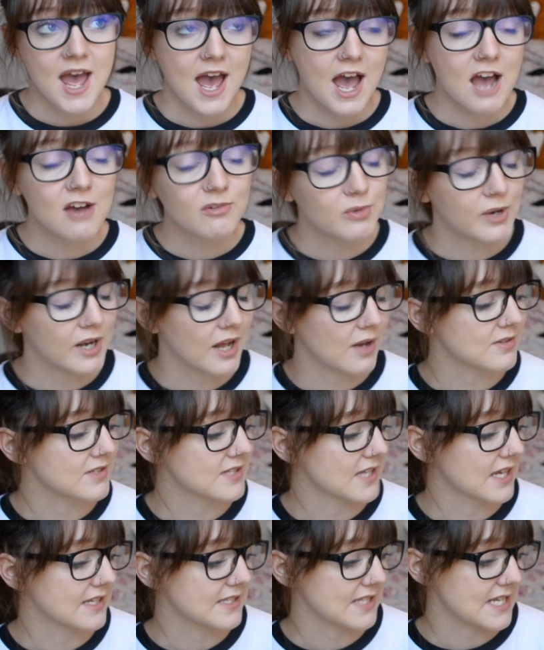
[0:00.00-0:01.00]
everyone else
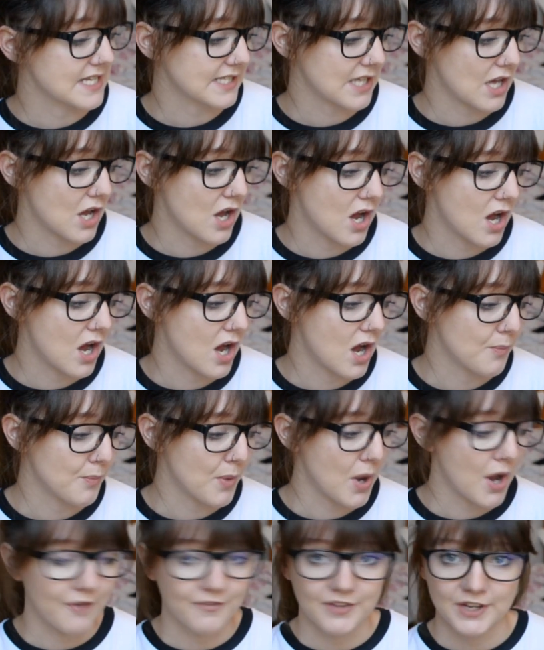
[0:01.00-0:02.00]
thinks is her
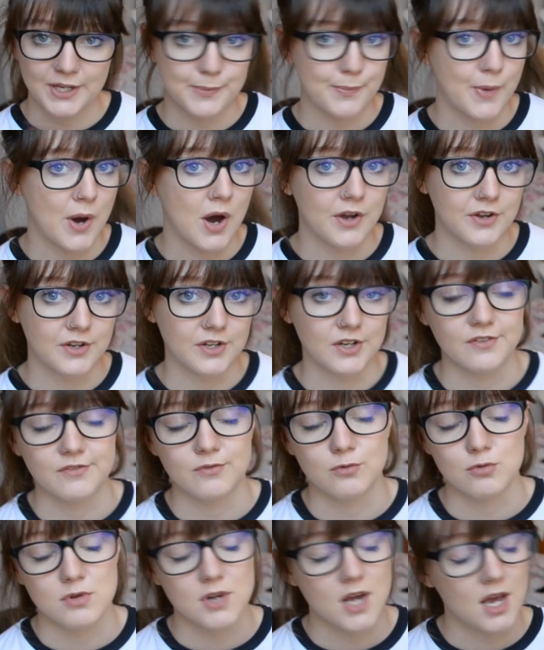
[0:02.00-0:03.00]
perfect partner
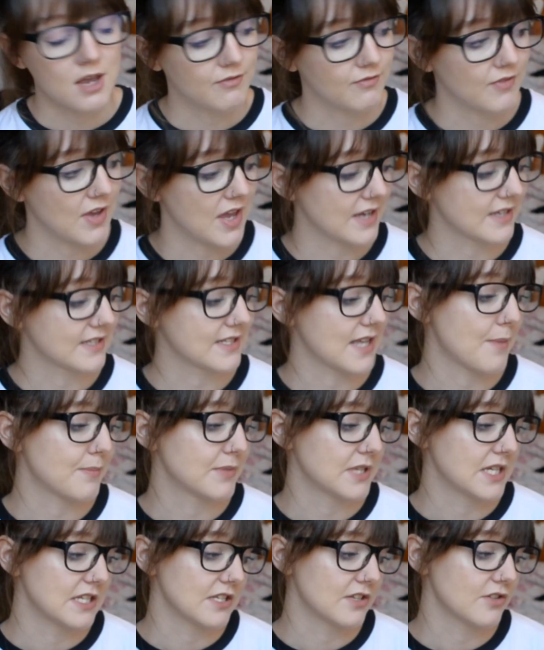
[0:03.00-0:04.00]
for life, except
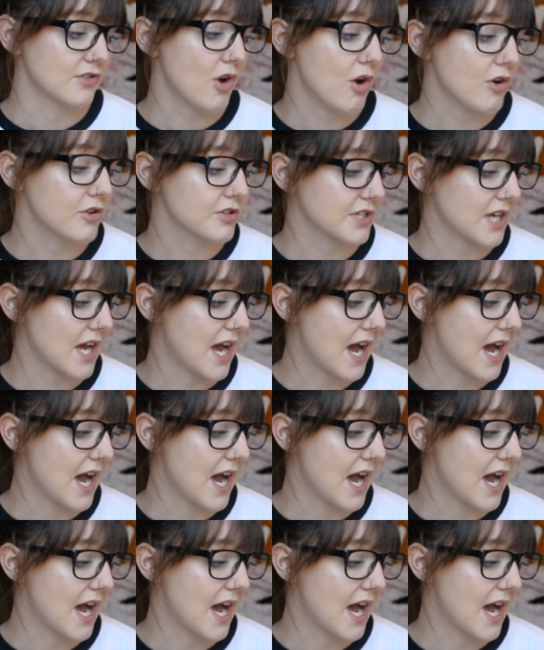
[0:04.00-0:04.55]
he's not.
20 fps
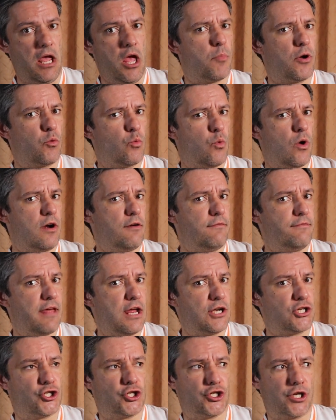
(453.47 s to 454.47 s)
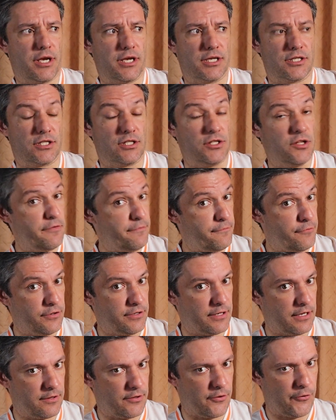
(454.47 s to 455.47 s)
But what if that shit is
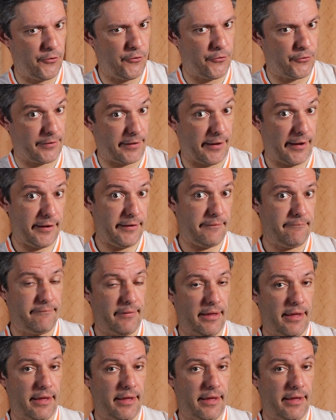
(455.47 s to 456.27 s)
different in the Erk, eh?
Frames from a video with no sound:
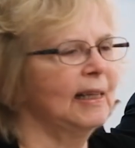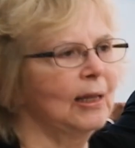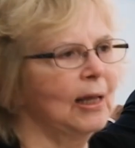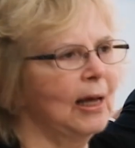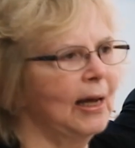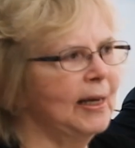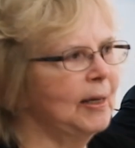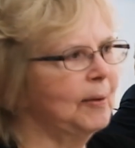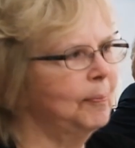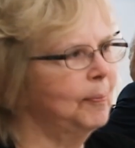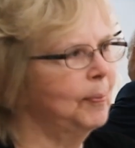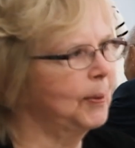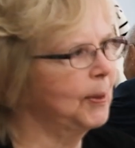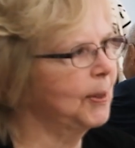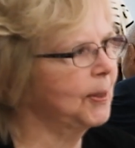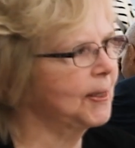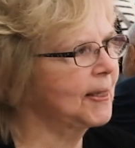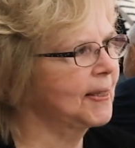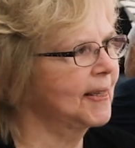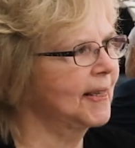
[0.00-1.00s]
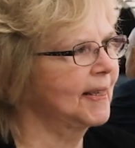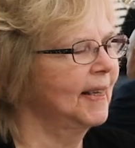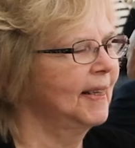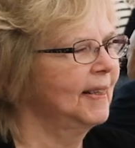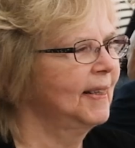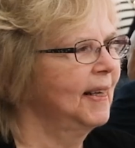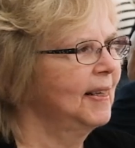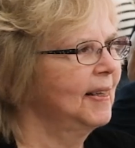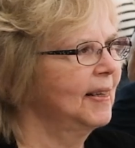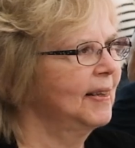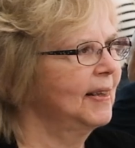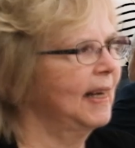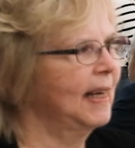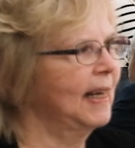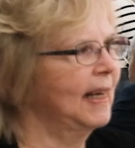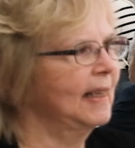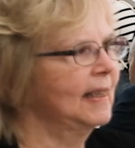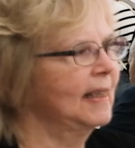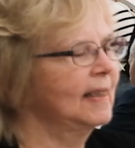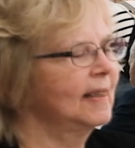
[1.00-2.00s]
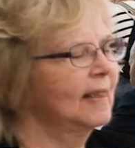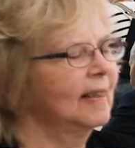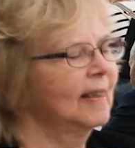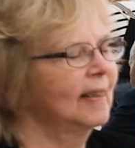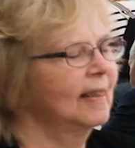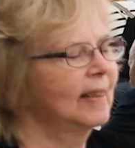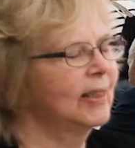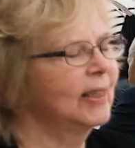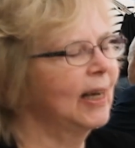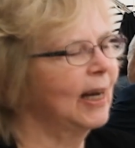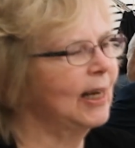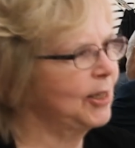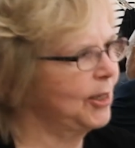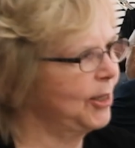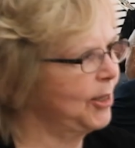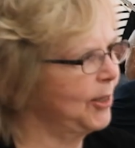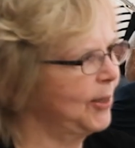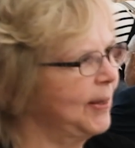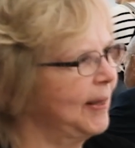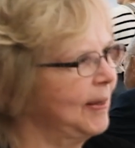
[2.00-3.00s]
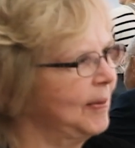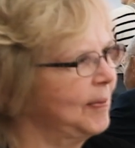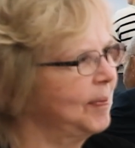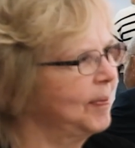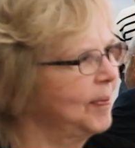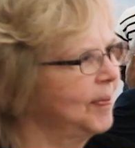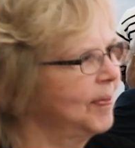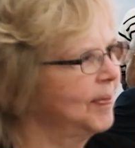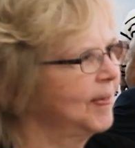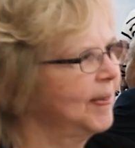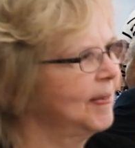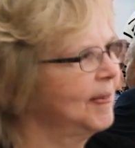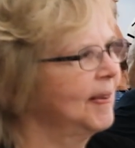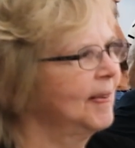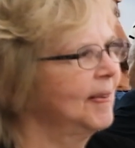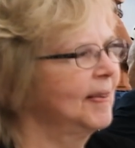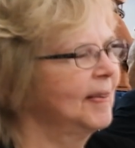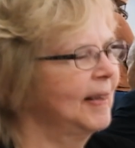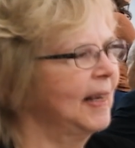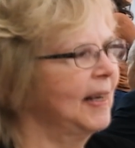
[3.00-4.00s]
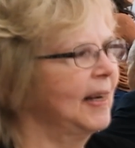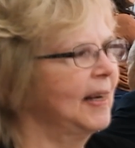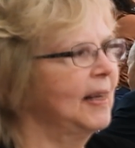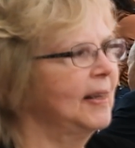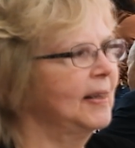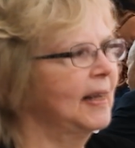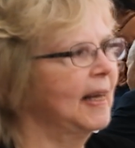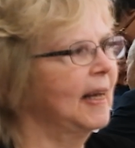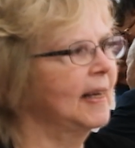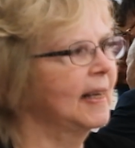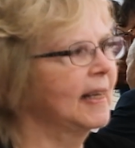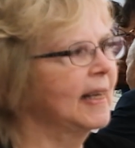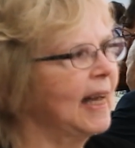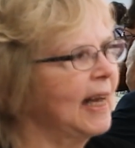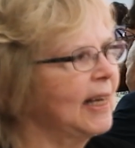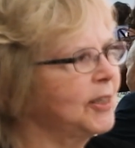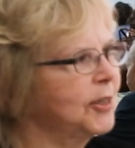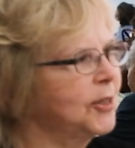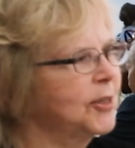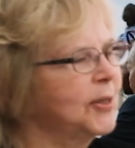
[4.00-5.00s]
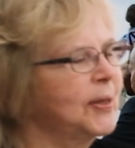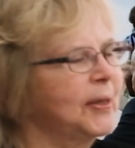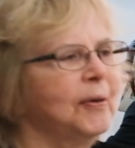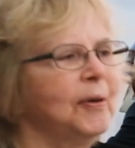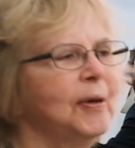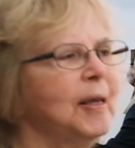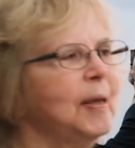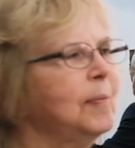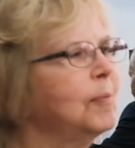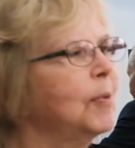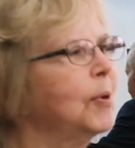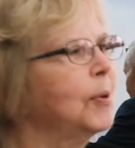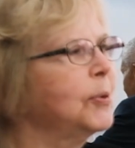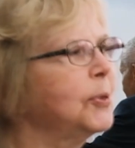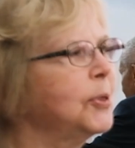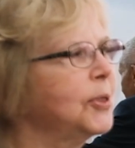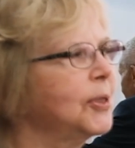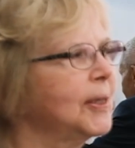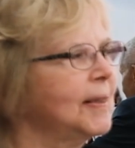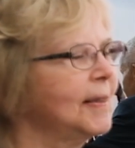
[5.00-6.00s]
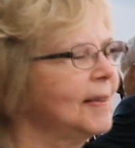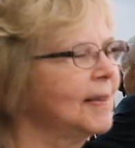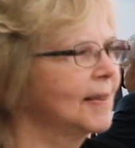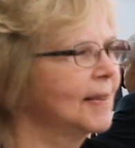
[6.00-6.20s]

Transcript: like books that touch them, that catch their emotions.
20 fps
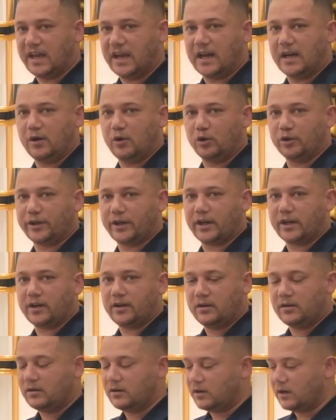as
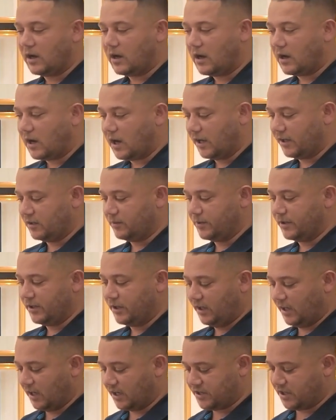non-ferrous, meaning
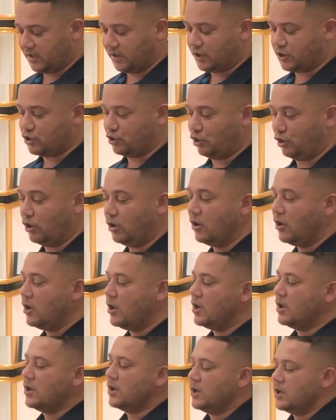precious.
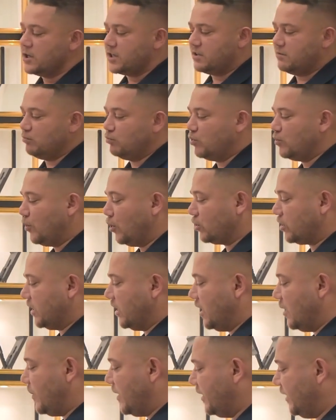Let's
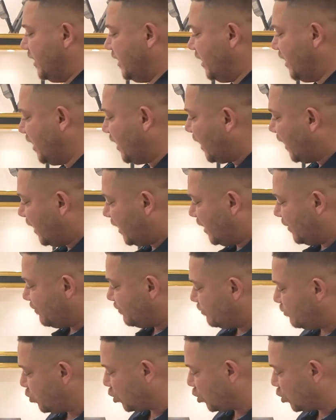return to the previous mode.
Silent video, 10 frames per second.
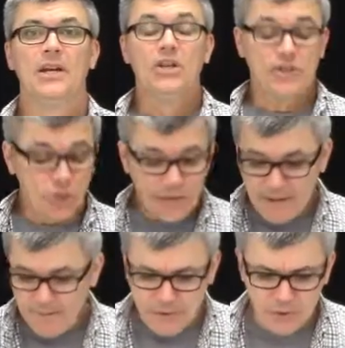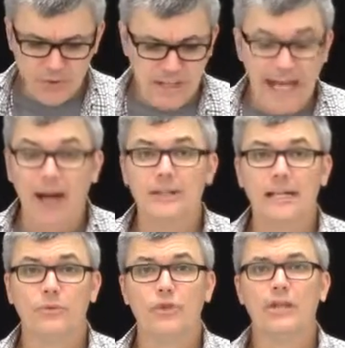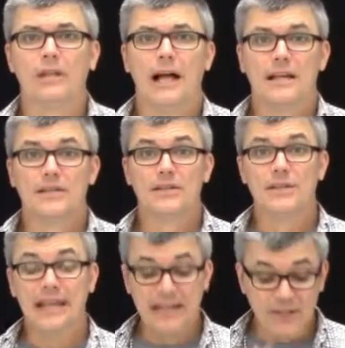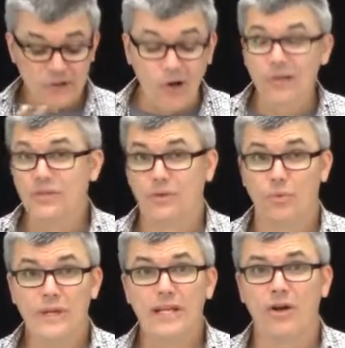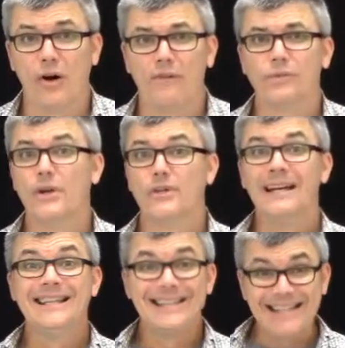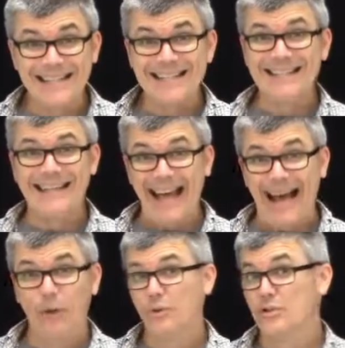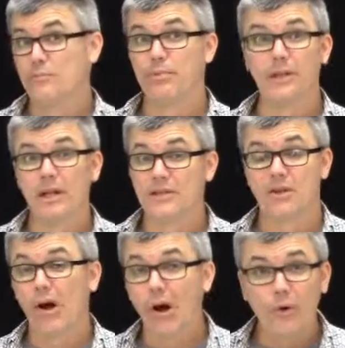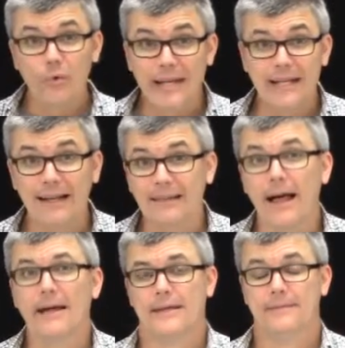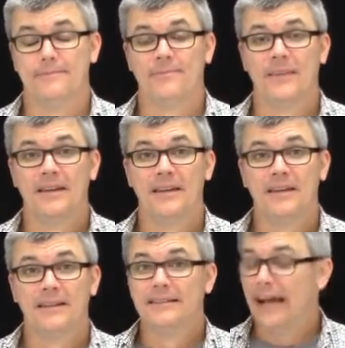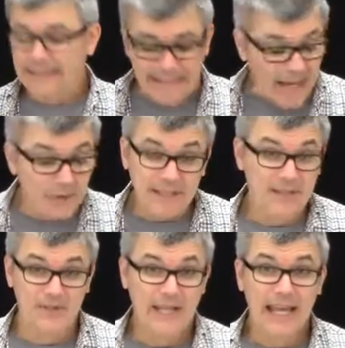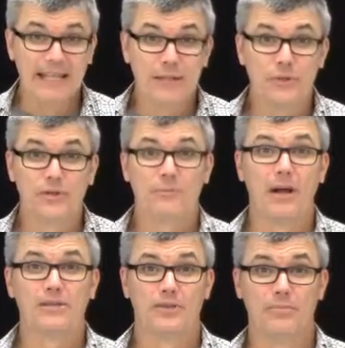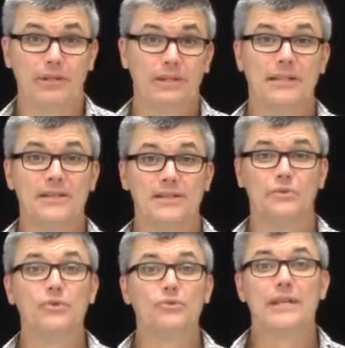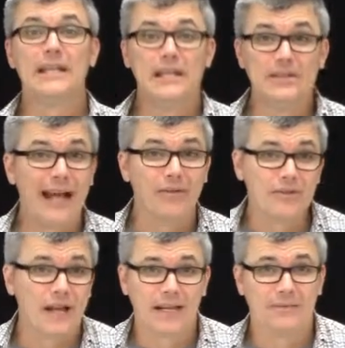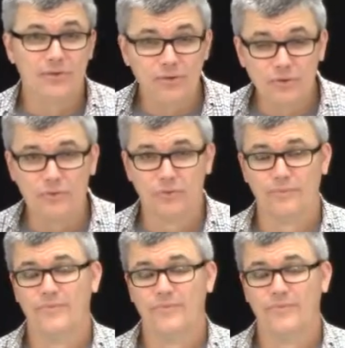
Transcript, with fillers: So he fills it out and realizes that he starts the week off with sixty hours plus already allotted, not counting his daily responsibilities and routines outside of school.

GOAL OF THE EXERCISE:
The data must come back word for word, with every picture removed.

RESULT FOR THIS EXERCISE:
[0:00.00-0:01.00]
everyone else
[0:01.00-0:02.00]
thinks is her
[0:02.00-0:03.00]
perfect partner
[0:03.00-0:04.00]
for life, except
[0:04.00-0:04.55]
he's not.
20 fps
(453.47 s to 454.47 s)
(454.47 s to 455.47 s)
But what if that shit is
(455.47 s to 456.27 s)
different in the Erk, eh?
Frames from a video with no sound:
[0.00-1.00s]
[1.00-2.00s]
[2.00-3.00s]
[3.00-4.00s]
[4.00-5.00s]
[5.00-6.00s]
[6.00-6.20s]

Transcript: like books that touch them, that catch their emotions.
20 fps
as
non-ferrous, meaning
precious.
Let's
return to the previous mode.
Silent video, 10 frames per second.
Transcript, with fillers: So he fills it out and realizes that he starts the week off with sixty hours plus already allotted, not counting his daily responsibilities and routines outside of school.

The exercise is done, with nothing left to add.